@Yam_eye・2022年04月03日 4月1日付けで愛媛県総合科学博物館の名誉館長を務めることになりました。2020年に亡くなった初代館長、有馬朗人(元東大総長)さんの後任になります。愛媛県新居浜市の別子銅山産業遺産群の麓にある黒川紀章さんの壮大な建築物です。

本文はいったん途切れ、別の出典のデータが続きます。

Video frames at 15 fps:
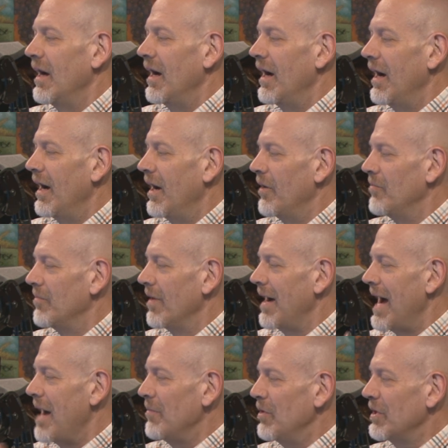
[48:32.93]
Um,
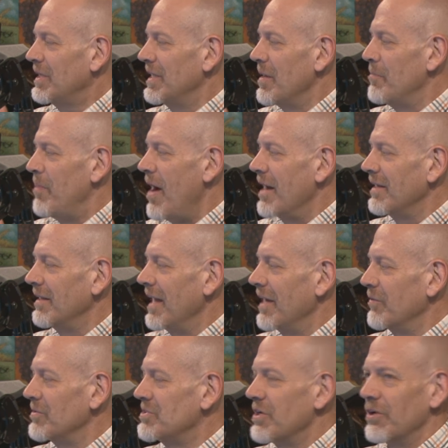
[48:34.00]
I'm looking at body
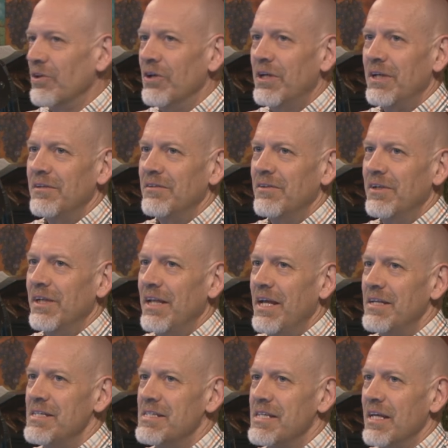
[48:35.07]
language here. Look at look at
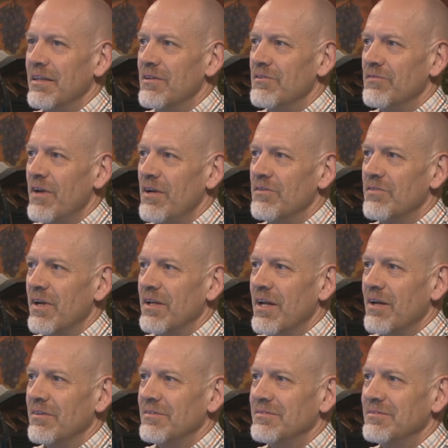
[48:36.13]
Andy Stanley's face right
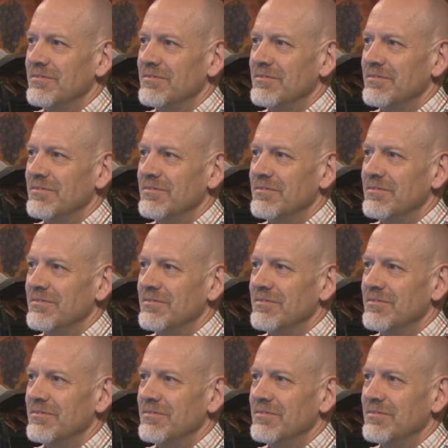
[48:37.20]
now.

パリのシテ島からパリ東駅に向かって北上する途中に、パリ工芸博物館(musée des Arts et Métiers)がある。もともとは修道院だったという歴史的建造物の中に様々な技術遺産、産業遺産が10万点近く展示されている。館内の中央階段の吹き抜けには、巨大なコウモリのようなオブジェがぶら下がっている。クレマン・アデールが1897年に製作した蒸気機関飛行機AvionⅢ号である。アデールにとっての飛行機械の初号機に当たるAvion(通称Éole)は、ライト兄弟のライトフライヤー号より13年も前に自力で離陸し、高度数十センチ、距離約50メートルを飛行したという。3号機の性能については軍事機密とされたために記録が残っていないが、アデールの功績は高く評価され、「航空」を意味するaviationやavionicsなどの言葉はこの飛行機の名前に由来するそうだ。
AvionⅢが印象的なのは、なんと言ってもその形状である。コウモリをはじめとする生命感のある形状や構造が様々なスケールで引用されていて、うっとりするほど美しい。一方で数年後に、膨大な試作実験と綿密な構造設計に基づいてデザインされたライトフライヤー号は、ほとんど生物的な引用を感じさせない、近代的な超軽量ボックスという印象である。両者を比較すると、なかなか生物の美しさから離れられないデザイナーと、工学的な合理性に基づいたシンプルな構造を設計する技術者の葛藤という、現代的なテーマが見て取れる。博物館はデザインを、そしてその成り立ちを学ぶ場所でもある。